◆ Problem requirements
Every record below is to be retyped exactly, with any pictures left out.

- Opening Delimiter -

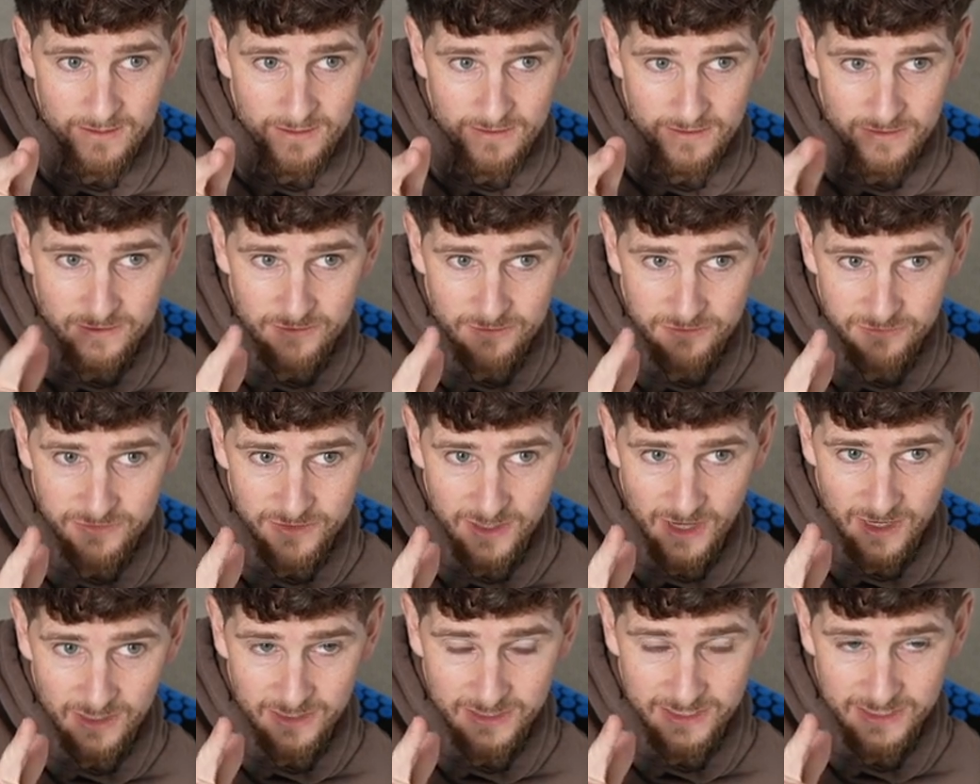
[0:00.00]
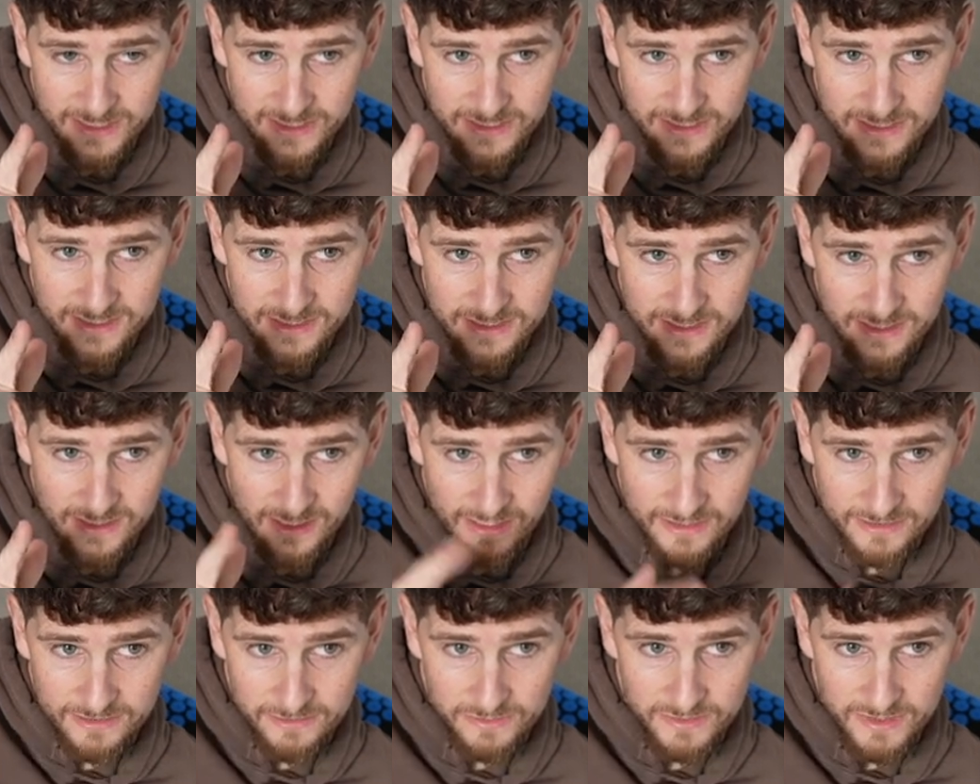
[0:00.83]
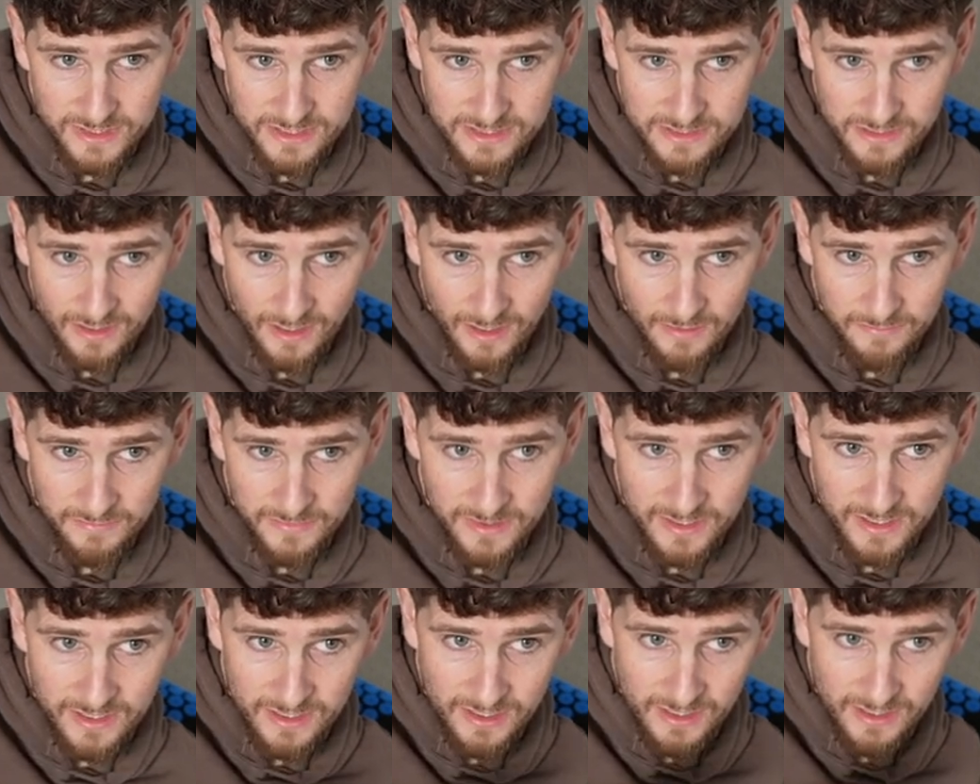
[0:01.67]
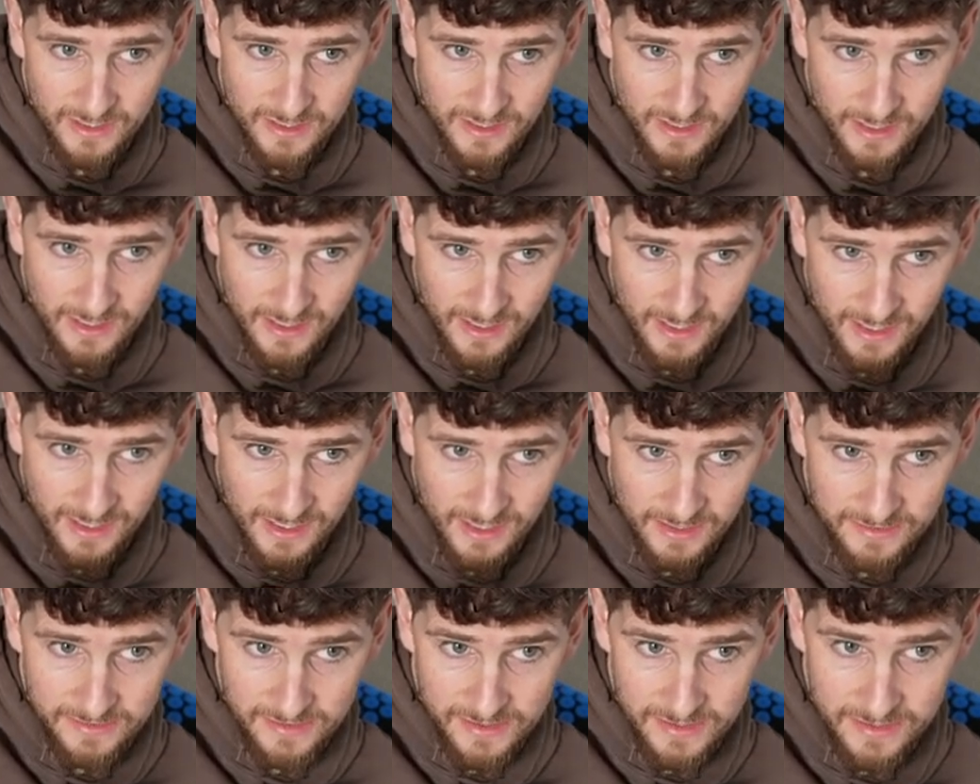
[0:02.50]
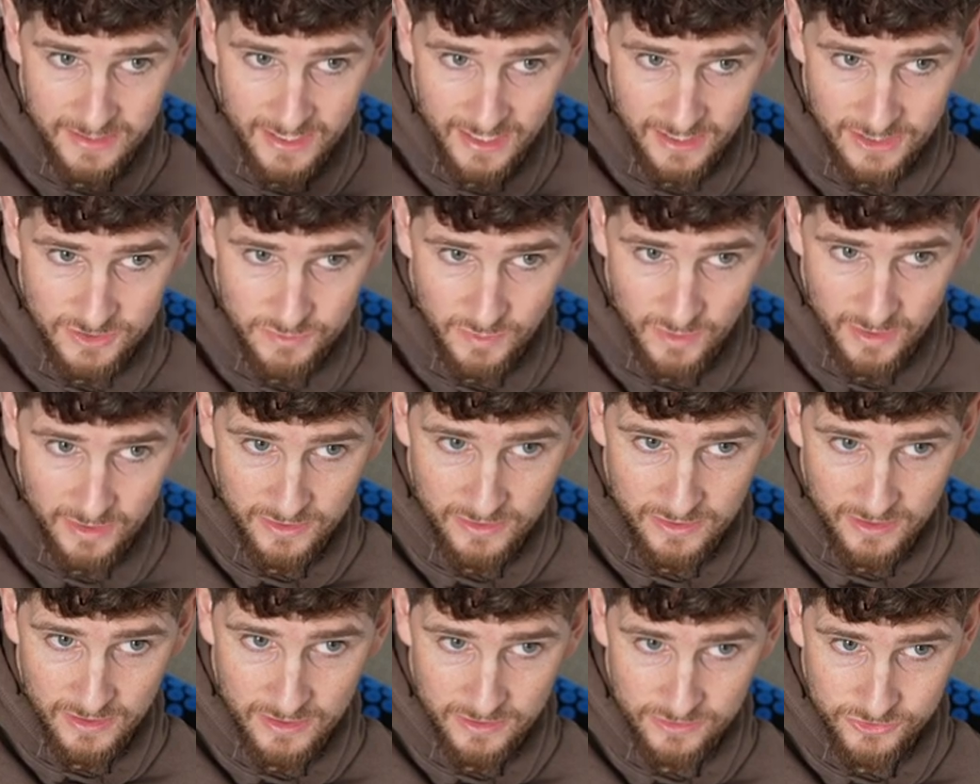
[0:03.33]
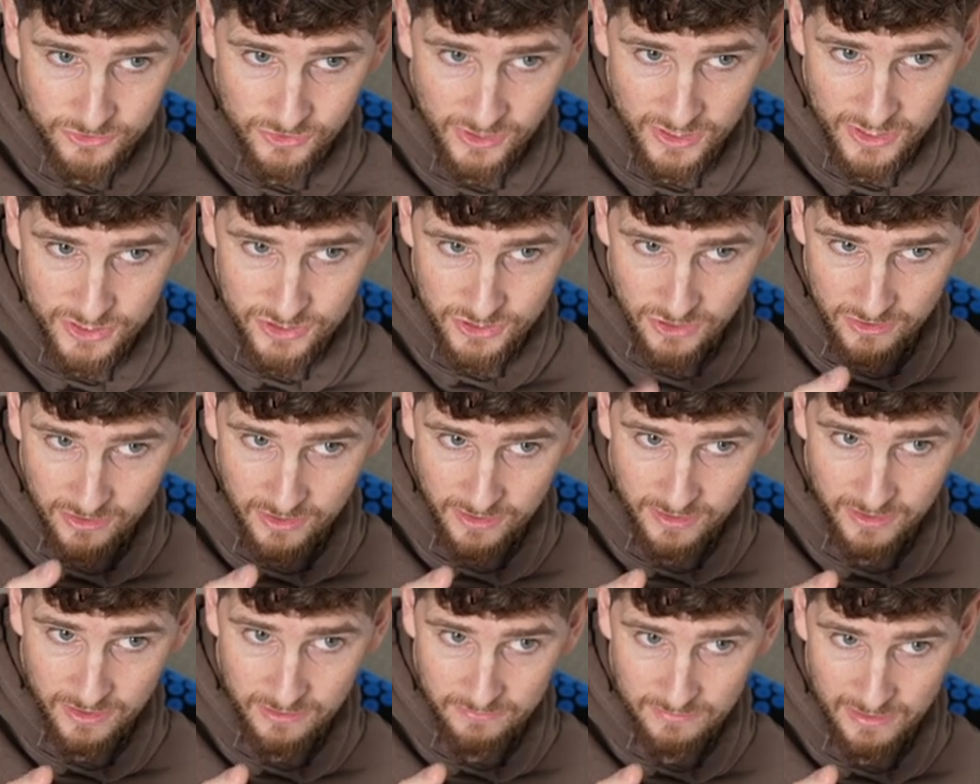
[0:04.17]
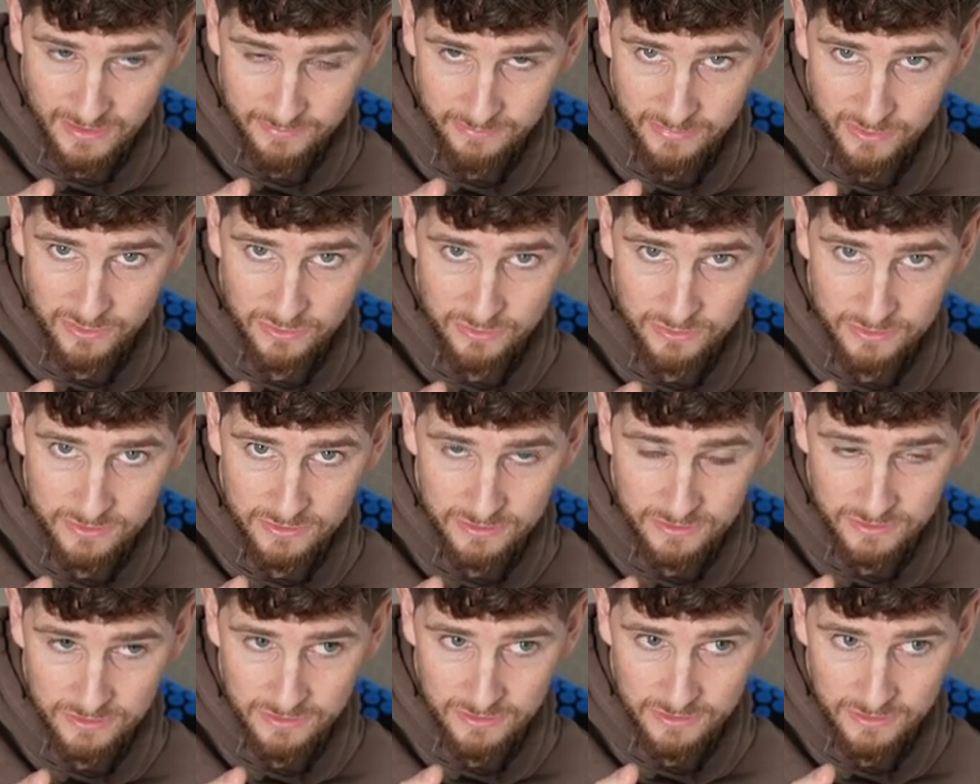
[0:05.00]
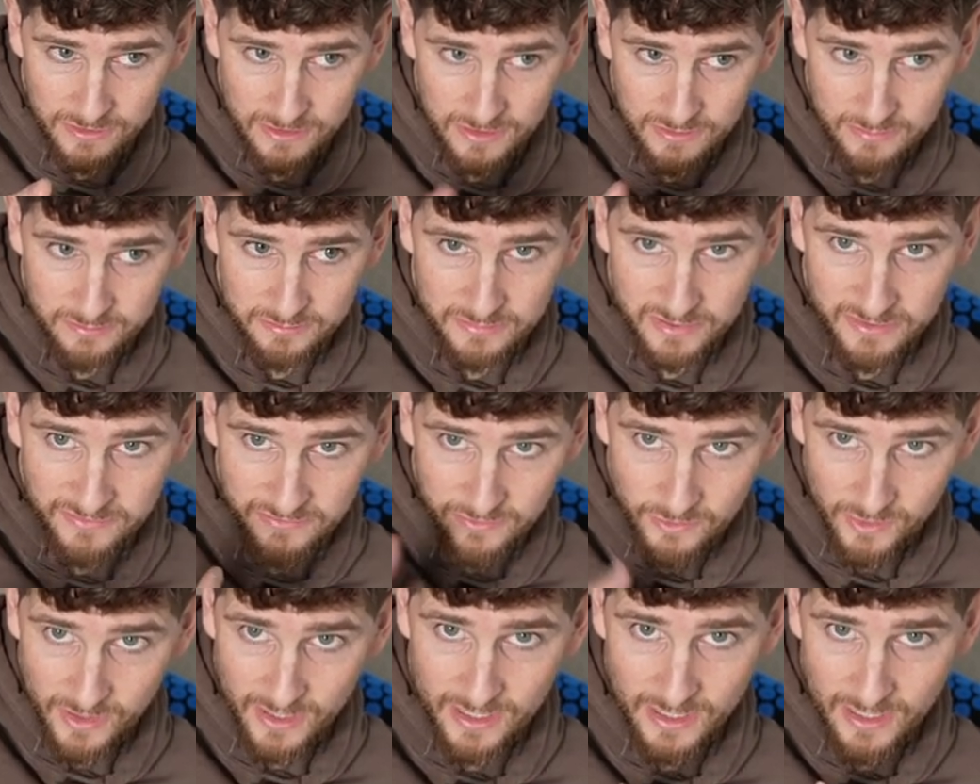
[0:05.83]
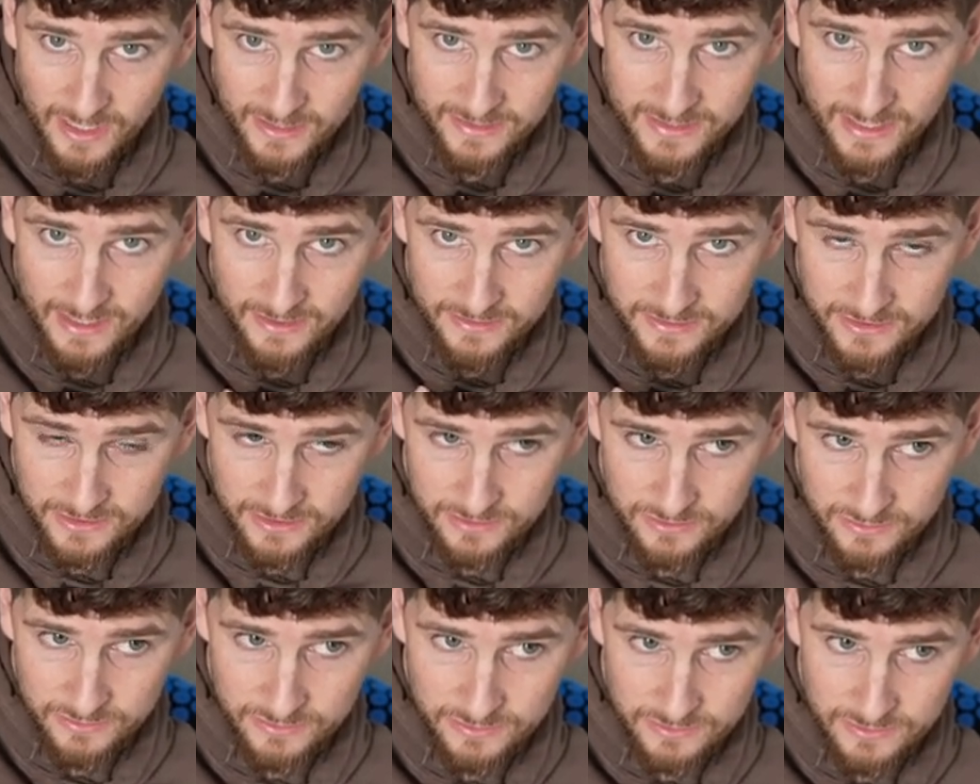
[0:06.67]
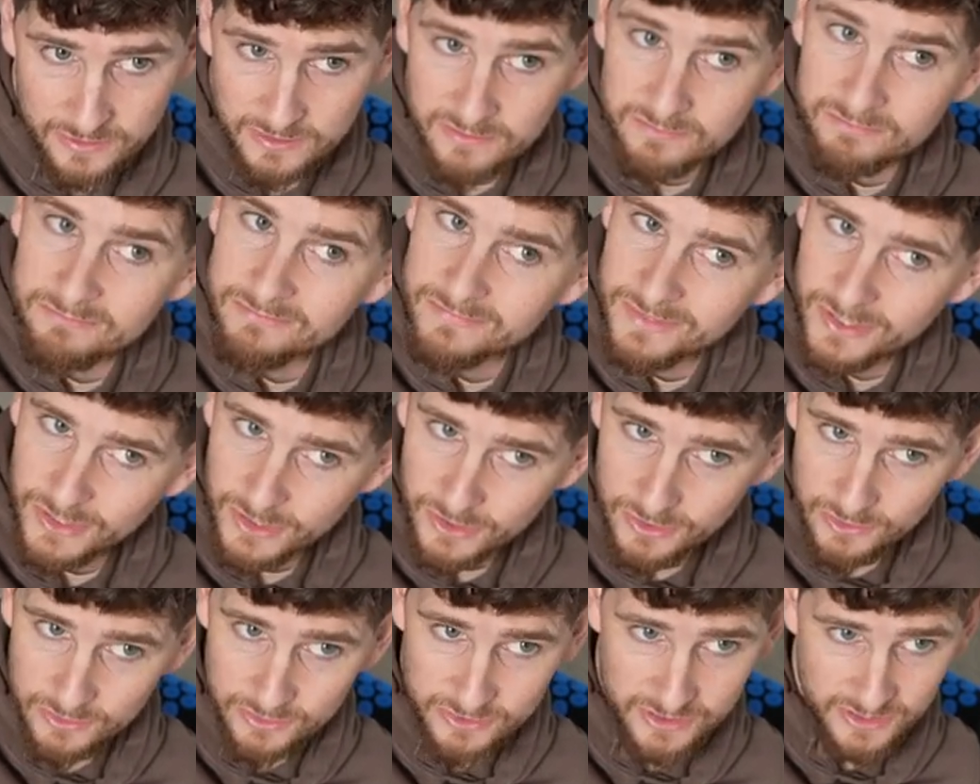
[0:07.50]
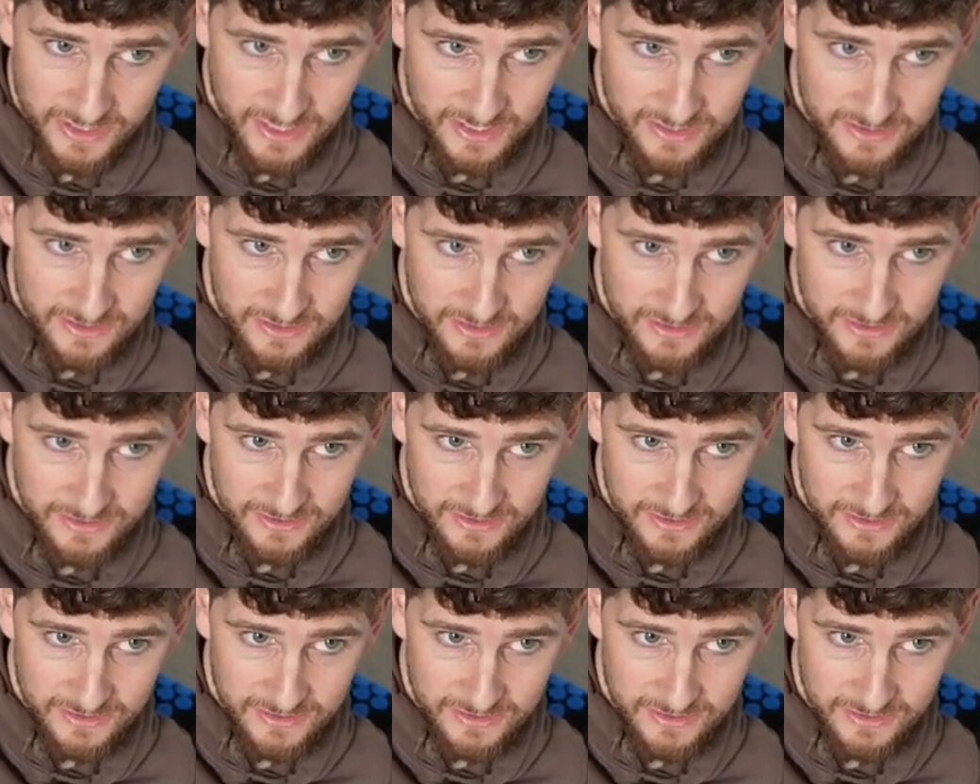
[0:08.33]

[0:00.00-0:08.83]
And the finale is that I do it this time, and in the next one I'll try shotgunning a Red Bull before I lie down to hallucinate.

- Closing Delimiter -

◆ Your response
[0:00.00]
[0:00.83]
[0:01.67]
[0:02.50]
[0:03.33]
[0:04.17]
[0:05.00]
[0:05.83]
[0:06.67]
[0:07.50]
[0:08.33]

[0:00.00-0:08.83]
And the finale is that I do it this time, and in the next one I'll try shotgunning a Red Bull before I lie down to hallucinate.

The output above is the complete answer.